GOAL OF THE EXERCISE » Each record should be given again exactly as it appears, with no image included.

DATA FOR THE TASK »

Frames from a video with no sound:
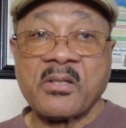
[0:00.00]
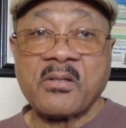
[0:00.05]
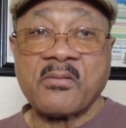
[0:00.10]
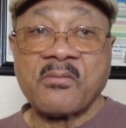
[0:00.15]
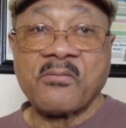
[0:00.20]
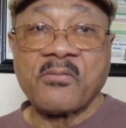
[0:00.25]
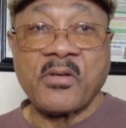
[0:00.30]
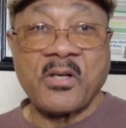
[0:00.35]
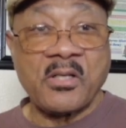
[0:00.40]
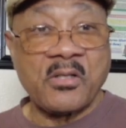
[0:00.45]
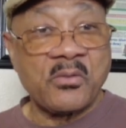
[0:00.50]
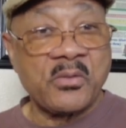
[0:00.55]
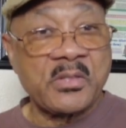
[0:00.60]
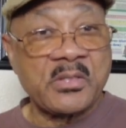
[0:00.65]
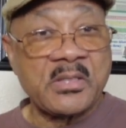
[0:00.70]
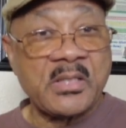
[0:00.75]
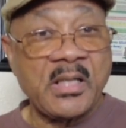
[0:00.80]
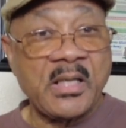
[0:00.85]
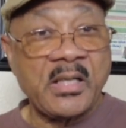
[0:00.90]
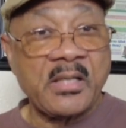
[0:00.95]
follow his
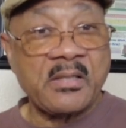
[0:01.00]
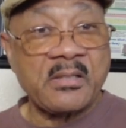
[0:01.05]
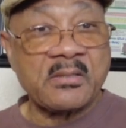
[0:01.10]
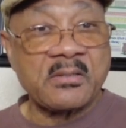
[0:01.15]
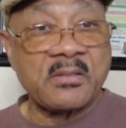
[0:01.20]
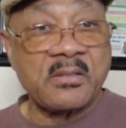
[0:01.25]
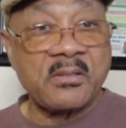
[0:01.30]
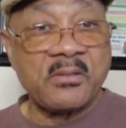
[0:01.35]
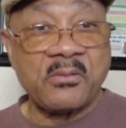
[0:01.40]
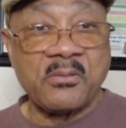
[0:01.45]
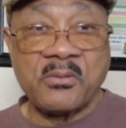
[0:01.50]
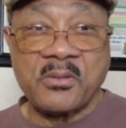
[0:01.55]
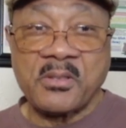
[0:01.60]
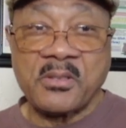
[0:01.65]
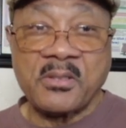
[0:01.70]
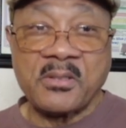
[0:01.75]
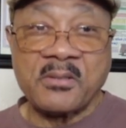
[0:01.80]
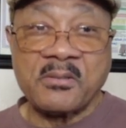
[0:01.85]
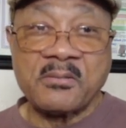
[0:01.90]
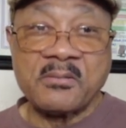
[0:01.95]
guidance and do
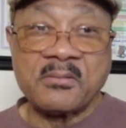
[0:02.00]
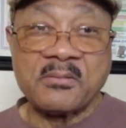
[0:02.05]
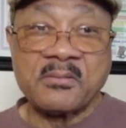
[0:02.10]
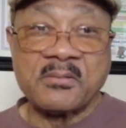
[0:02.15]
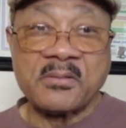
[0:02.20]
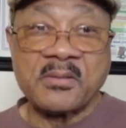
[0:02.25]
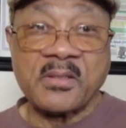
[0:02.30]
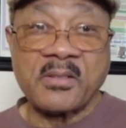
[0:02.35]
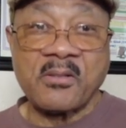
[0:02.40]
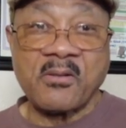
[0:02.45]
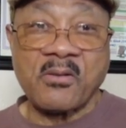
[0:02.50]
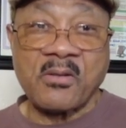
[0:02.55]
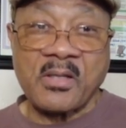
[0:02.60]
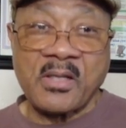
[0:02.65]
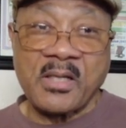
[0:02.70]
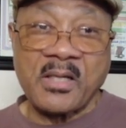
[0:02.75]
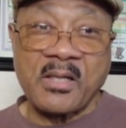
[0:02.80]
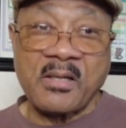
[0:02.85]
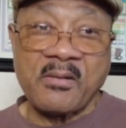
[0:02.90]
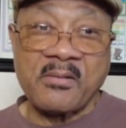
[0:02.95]
good in our
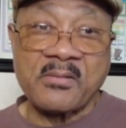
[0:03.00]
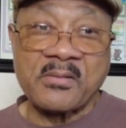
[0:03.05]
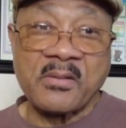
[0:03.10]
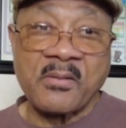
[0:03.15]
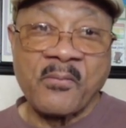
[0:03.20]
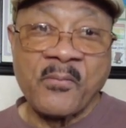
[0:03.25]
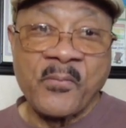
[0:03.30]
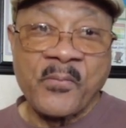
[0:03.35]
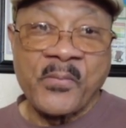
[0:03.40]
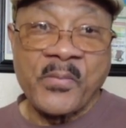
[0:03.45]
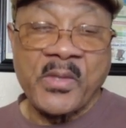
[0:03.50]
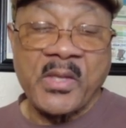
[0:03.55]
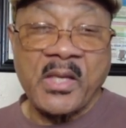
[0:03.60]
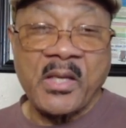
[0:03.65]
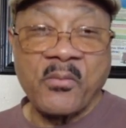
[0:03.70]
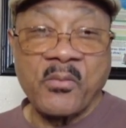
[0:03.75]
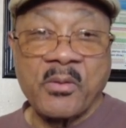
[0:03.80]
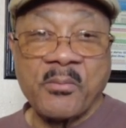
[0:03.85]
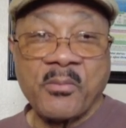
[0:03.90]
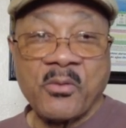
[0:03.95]
lives.
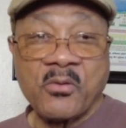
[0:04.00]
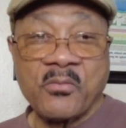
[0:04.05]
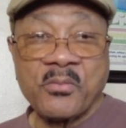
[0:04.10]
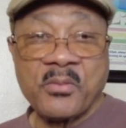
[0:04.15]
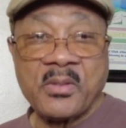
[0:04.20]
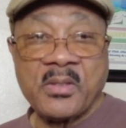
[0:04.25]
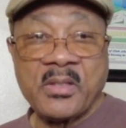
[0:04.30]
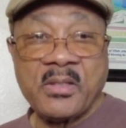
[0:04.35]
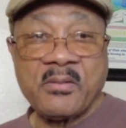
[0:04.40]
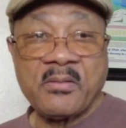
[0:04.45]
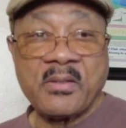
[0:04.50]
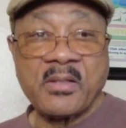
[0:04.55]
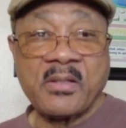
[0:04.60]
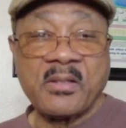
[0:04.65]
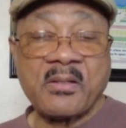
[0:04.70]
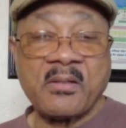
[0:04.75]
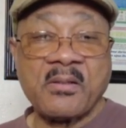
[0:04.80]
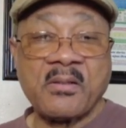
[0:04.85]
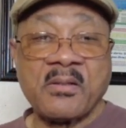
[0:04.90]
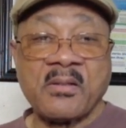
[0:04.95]
And we both believe that.
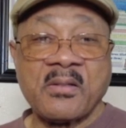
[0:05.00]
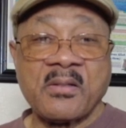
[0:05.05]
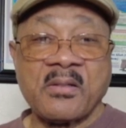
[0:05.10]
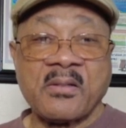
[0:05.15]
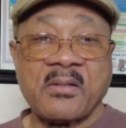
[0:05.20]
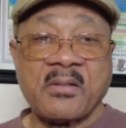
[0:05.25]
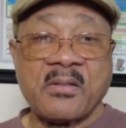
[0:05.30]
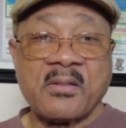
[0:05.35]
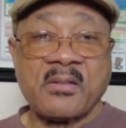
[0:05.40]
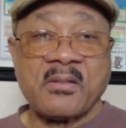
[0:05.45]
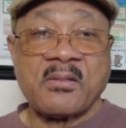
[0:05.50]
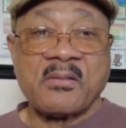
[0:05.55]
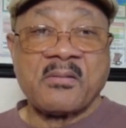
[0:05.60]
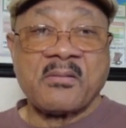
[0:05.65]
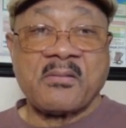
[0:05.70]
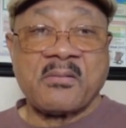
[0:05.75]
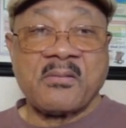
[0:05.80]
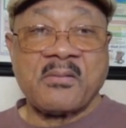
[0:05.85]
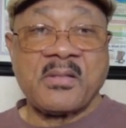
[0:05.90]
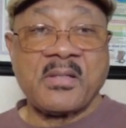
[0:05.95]

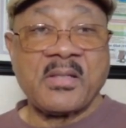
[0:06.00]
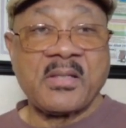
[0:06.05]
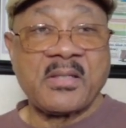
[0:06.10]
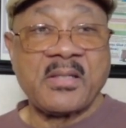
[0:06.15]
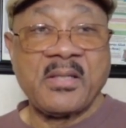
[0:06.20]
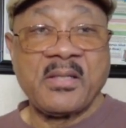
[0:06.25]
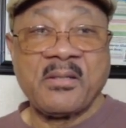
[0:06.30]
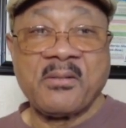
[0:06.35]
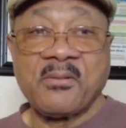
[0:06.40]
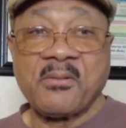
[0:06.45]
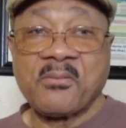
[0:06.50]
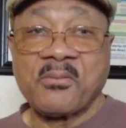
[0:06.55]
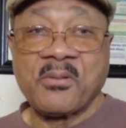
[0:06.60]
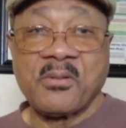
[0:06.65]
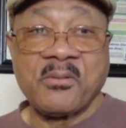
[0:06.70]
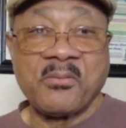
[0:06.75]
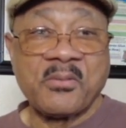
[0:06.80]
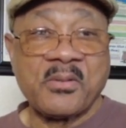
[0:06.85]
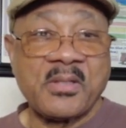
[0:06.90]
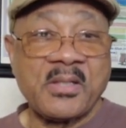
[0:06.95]
So I can't go
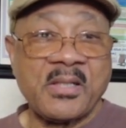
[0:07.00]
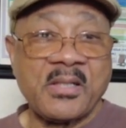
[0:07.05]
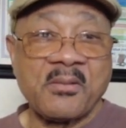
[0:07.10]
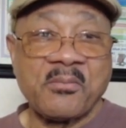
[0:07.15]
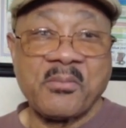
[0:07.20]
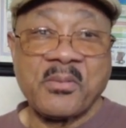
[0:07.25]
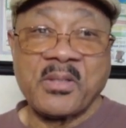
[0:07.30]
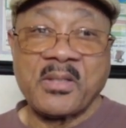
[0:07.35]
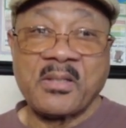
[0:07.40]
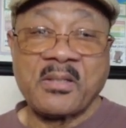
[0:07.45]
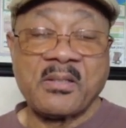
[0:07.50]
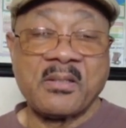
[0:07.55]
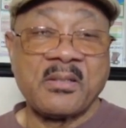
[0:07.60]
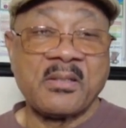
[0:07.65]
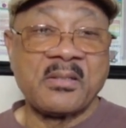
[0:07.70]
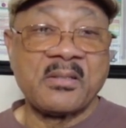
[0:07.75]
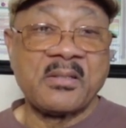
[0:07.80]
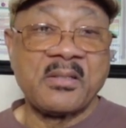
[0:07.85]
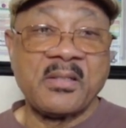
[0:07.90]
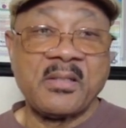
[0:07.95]
wrong with that, man.
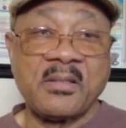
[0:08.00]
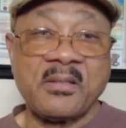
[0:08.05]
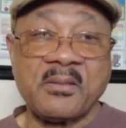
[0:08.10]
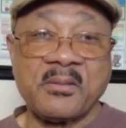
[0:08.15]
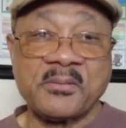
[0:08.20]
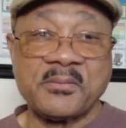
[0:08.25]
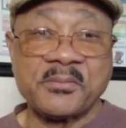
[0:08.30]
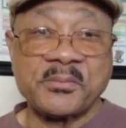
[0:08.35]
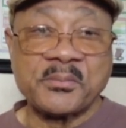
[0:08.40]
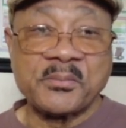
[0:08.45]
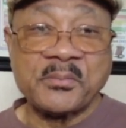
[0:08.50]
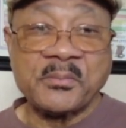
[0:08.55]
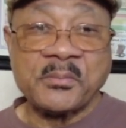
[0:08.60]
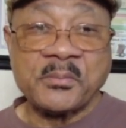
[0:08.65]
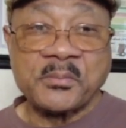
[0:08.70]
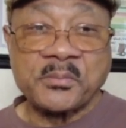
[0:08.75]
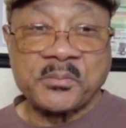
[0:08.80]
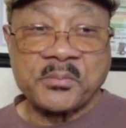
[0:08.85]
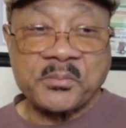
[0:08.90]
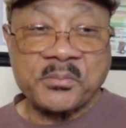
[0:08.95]
I tell you.
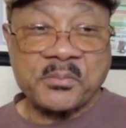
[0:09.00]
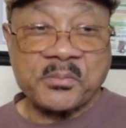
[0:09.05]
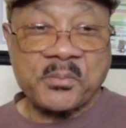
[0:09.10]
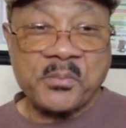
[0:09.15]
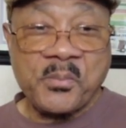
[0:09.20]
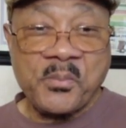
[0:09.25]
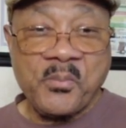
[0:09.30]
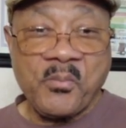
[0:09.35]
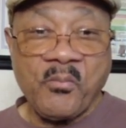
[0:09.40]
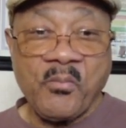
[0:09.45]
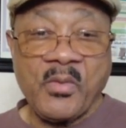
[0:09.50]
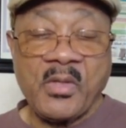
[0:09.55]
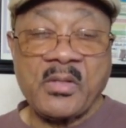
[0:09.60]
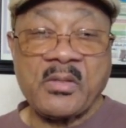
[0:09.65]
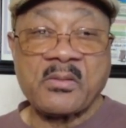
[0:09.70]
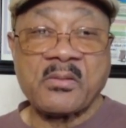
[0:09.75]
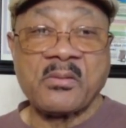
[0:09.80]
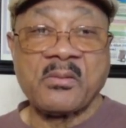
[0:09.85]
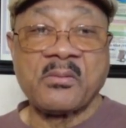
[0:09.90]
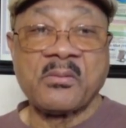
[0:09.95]

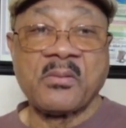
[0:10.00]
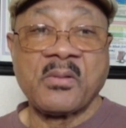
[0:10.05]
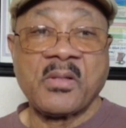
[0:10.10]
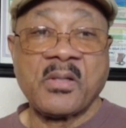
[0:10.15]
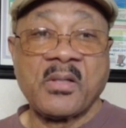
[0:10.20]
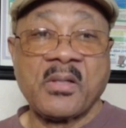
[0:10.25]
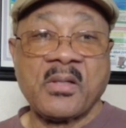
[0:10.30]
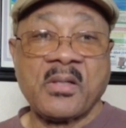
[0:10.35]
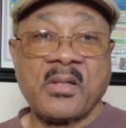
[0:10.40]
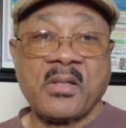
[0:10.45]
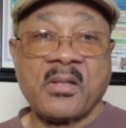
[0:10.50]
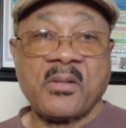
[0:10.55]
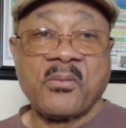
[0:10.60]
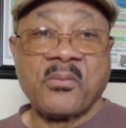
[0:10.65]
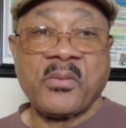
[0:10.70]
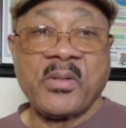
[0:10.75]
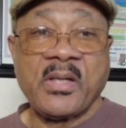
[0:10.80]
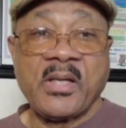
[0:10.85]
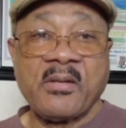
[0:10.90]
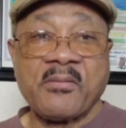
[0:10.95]
So
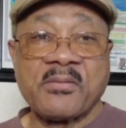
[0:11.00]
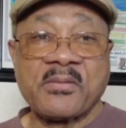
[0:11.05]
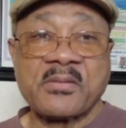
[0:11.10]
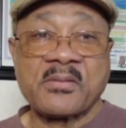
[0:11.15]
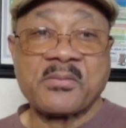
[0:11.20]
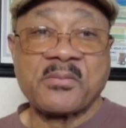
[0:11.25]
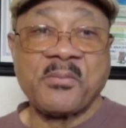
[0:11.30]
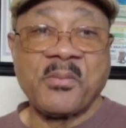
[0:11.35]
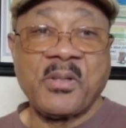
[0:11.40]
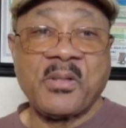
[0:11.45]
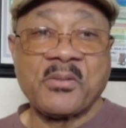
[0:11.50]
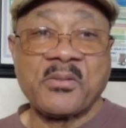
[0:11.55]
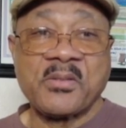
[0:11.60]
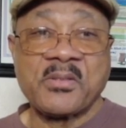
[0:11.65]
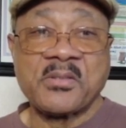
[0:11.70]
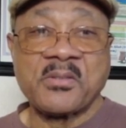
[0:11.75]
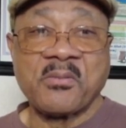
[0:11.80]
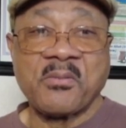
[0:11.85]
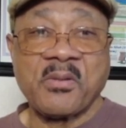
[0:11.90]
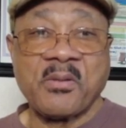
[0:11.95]
we have small
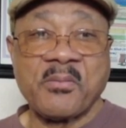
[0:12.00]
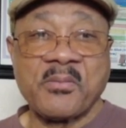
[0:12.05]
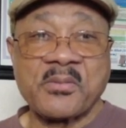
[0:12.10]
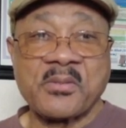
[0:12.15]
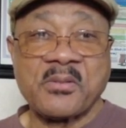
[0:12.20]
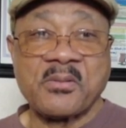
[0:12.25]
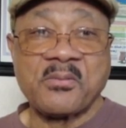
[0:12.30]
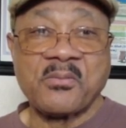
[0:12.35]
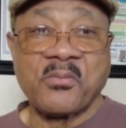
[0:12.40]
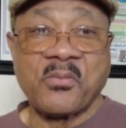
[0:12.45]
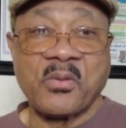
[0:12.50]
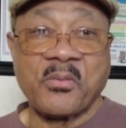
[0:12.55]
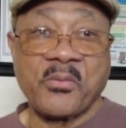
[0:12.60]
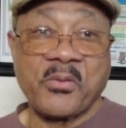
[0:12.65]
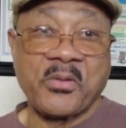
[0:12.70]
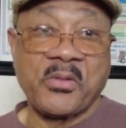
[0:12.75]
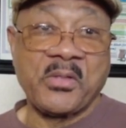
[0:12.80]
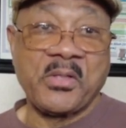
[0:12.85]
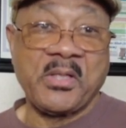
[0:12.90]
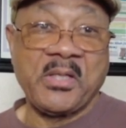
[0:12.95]
disagreements on where we're
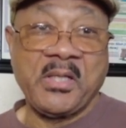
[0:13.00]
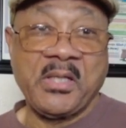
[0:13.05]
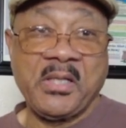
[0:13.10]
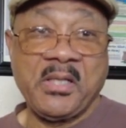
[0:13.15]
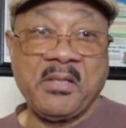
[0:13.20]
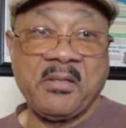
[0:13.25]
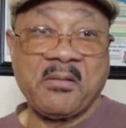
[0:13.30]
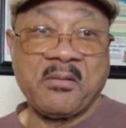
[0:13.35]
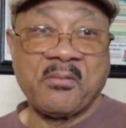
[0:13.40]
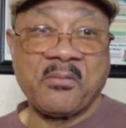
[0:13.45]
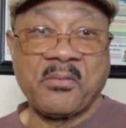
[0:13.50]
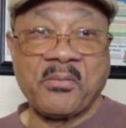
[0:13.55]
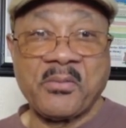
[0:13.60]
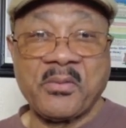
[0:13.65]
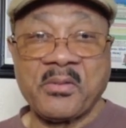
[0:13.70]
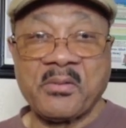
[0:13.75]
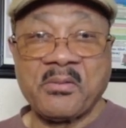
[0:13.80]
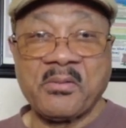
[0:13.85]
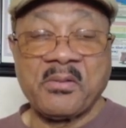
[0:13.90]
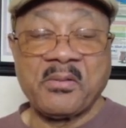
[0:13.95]
gonna eat, where we're
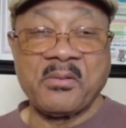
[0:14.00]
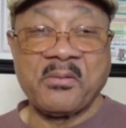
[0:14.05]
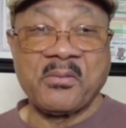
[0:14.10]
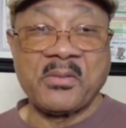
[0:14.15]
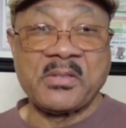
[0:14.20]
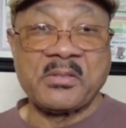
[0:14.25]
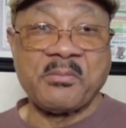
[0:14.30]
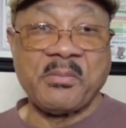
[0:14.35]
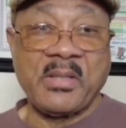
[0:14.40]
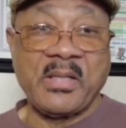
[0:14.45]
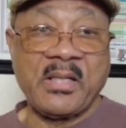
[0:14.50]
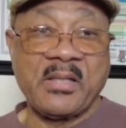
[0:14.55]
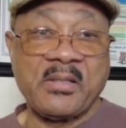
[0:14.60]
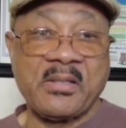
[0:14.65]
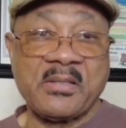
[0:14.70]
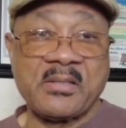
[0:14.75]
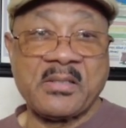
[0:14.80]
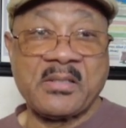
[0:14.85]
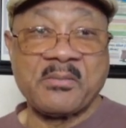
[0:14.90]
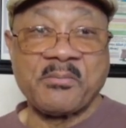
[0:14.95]
gonna, you know, let's buy
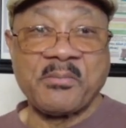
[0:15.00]
this, let's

FINAL ANSWER »
Frames from a video with no sound:
[0:00.00]
[0:00.05]
[0:00.10]
[0:00.15]
[0:00.20]
[0:00.25]
[0:00.30]
[0:00.35]
[0:00.40]
[0:00.45]
[0:00.50]
[0:00.55]
[0:00.60]
[0:00.65]
[0:00.70]
[0:00.75]
[0:00.80]
[0:00.85]
[0:00.90]
[0:00.95]
follow his
[0:01.00]
[0:01.05]
[0:01.10]
[0:01.15]
[0:01.20]
[0:01.25]
[0:01.30]
[0:01.35]
[0:01.40]
[0:01.45]
[0:01.50]
[0:01.55]
[0:01.60]
[0:01.65]
[0:01.70]
[0:01.75]
[0:01.80]
[0:01.85]
[0:01.90]
[0:01.95]
guidance and do
[0:02.00]
[0:02.05]
[0:02.10]
[0:02.15]
[0:02.20]
[0:02.25]
[0:02.30]
[0:02.35]
[0:02.40]
[0:02.45]
[0:02.50]
[0:02.55]
[0:02.60]
[0:02.65]
[0:02.70]
[0:02.75]
[0:02.80]
[0:02.85]
[0:02.90]
[0:02.95]
good in our
[0:03.00]
[0:03.05]
[0:03.10]
[0:03.15]
[0:03.20]
[0:03.25]
[0:03.30]
[0:03.35]
[0:03.40]
[0:03.45]
[0:03.50]
[0:03.55]
[0:03.60]
[0:03.65]
[0:03.70]
[0:03.75]
[0:03.80]
[0:03.85]
[0:03.90]
[0:03.95]
lives.
[0:04.00]
[0:04.05]
[0:04.10]
[0:04.15]
[0:04.20]
[0:04.25]
[0:04.30]
[0:04.35]
[0:04.40]
[0:04.45]
[0:04.50]
[0:04.55]
[0:04.60]
[0:04.65]
[0:04.70]
[0:04.75]
[0:04.80]
[0:04.85]
[0:04.90]
[0:04.95]
And we both believe that.
[0:05.00]
[0:05.05]
[0:05.10]
[0:05.15]
[0:05.20]
[0:05.25]
[0:05.30]
[0:05.35]
[0:05.40]
[0:05.45]
[0:05.50]
[0:05.55]
[0:05.60]
[0:05.65]
[0:05.70]
[0:05.75]
[0:05.80]
[0:05.85]
[0:05.90]
[0:05.95]

[0:06.00]
[0:06.05]
[0:06.10]
[0:06.15]
[0:06.20]
[0:06.25]
[0:06.30]
[0:06.35]
[0:06.40]
[0:06.45]
[0:06.50]
[0:06.55]
[0:06.60]
[0:06.65]
[0:06.70]
[0:06.75]
[0:06.80]
[0:06.85]
[0:06.90]
[0:06.95]
So I can't go
[0:07.00]
[0:07.05]
[0:07.10]
[0:07.15]
[0:07.20]
[0:07.25]
[0:07.30]
[0:07.35]
[0:07.40]
[0:07.45]
[0:07.50]
[0:07.55]
[0:07.60]
[0:07.65]
[0:07.70]
[0:07.75]
[0:07.80]
[0:07.85]
[0:07.90]
[0:07.95]
wrong with that, man.
[0:08.00]
[0:08.05]
[0:08.10]
[0:08.15]
[0:08.20]
[0:08.25]
[0:08.30]
[0:08.35]
[0:08.40]
[0:08.45]
[0:08.50]
[0:08.55]
[0:08.60]
[0:08.65]
[0:08.70]
[0:08.75]
[0:08.80]
[0:08.85]
[0:08.90]
[0:08.95]
I tell you.
[0:09.00]
[0:09.05]
[0:09.10]
[0:09.15]
[0:09.20]
[0:09.25]
[0:09.30]
[0:09.35]
[0:09.40]
[0:09.45]
[0:09.50]
[0:09.55]
[0:09.60]
[0:09.65]
[0:09.70]
[0:09.75]
[0:09.80]
[0:09.85]
[0:09.90]
[0:09.95]

[0:10.00]
[0:10.05]
[0:10.10]
[0:10.15]
[0:10.20]
[0:10.25]
[0:10.30]
[0:10.35]
[0:10.40]
[0:10.45]
[0:10.50]
[0:10.55]
[0:10.60]
[0:10.65]
[0:10.70]
[0:10.75]
[0:10.80]
[0:10.85]
[0:10.90]
[0:10.95]
So
[0:11.00]
[0:11.05]
[0:11.10]
[0:11.15]
[0:11.20]
[0:11.25]
[0:11.30]
[0:11.35]
[0:11.40]
[0:11.45]
[0:11.50]
[0:11.55]
[0:11.60]
[0:11.65]
[0:11.70]
[0:11.75]
[0:11.80]
[0:11.85]
[0:11.90]
[0:11.95]
we have small
[0:12.00]
[0:12.05]
[0:12.10]
[0:12.15]
[0:12.20]
[0:12.25]
[0:12.30]
[0:12.35]
[0:12.40]
[0:12.45]
[0:12.50]
[0:12.55]
[0:12.60]
[0:12.65]
[0:12.70]
[0:12.75]
[0:12.80]
[0:12.85]
[0:12.90]
[0:12.95]
disagreements on where we're
[0:13.00]
[0:13.05]
[0:13.10]
[0:13.15]
[0:13.20]
[0:13.25]
[0:13.30]
[0:13.35]
[0:13.40]
[0:13.45]
[0:13.50]
[0:13.55]
[0:13.60]
[0:13.65]
[0:13.70]
[0:13.75]
[0:13.80]
[0:13.85]
[0:13.90]
[0:13.95]
gonna eat, where we're
[0:14.00]
[0:14.05]
[0:14.10]
[0:14.15]
[0:14.20]
[0:14.25]
[0:14.30]
[0:14.35]
[0:14.40]
[0:14.45]
[0:14.50]
[0:14.55]
[0:14.60]
[0:14.65]
[0:14.70]
[0:14.75]
[0:14.80]
[0:14.85]
[0:14.90]
[0:14.95]
gonna, you know, let's buy
[0:15.00]
this, let's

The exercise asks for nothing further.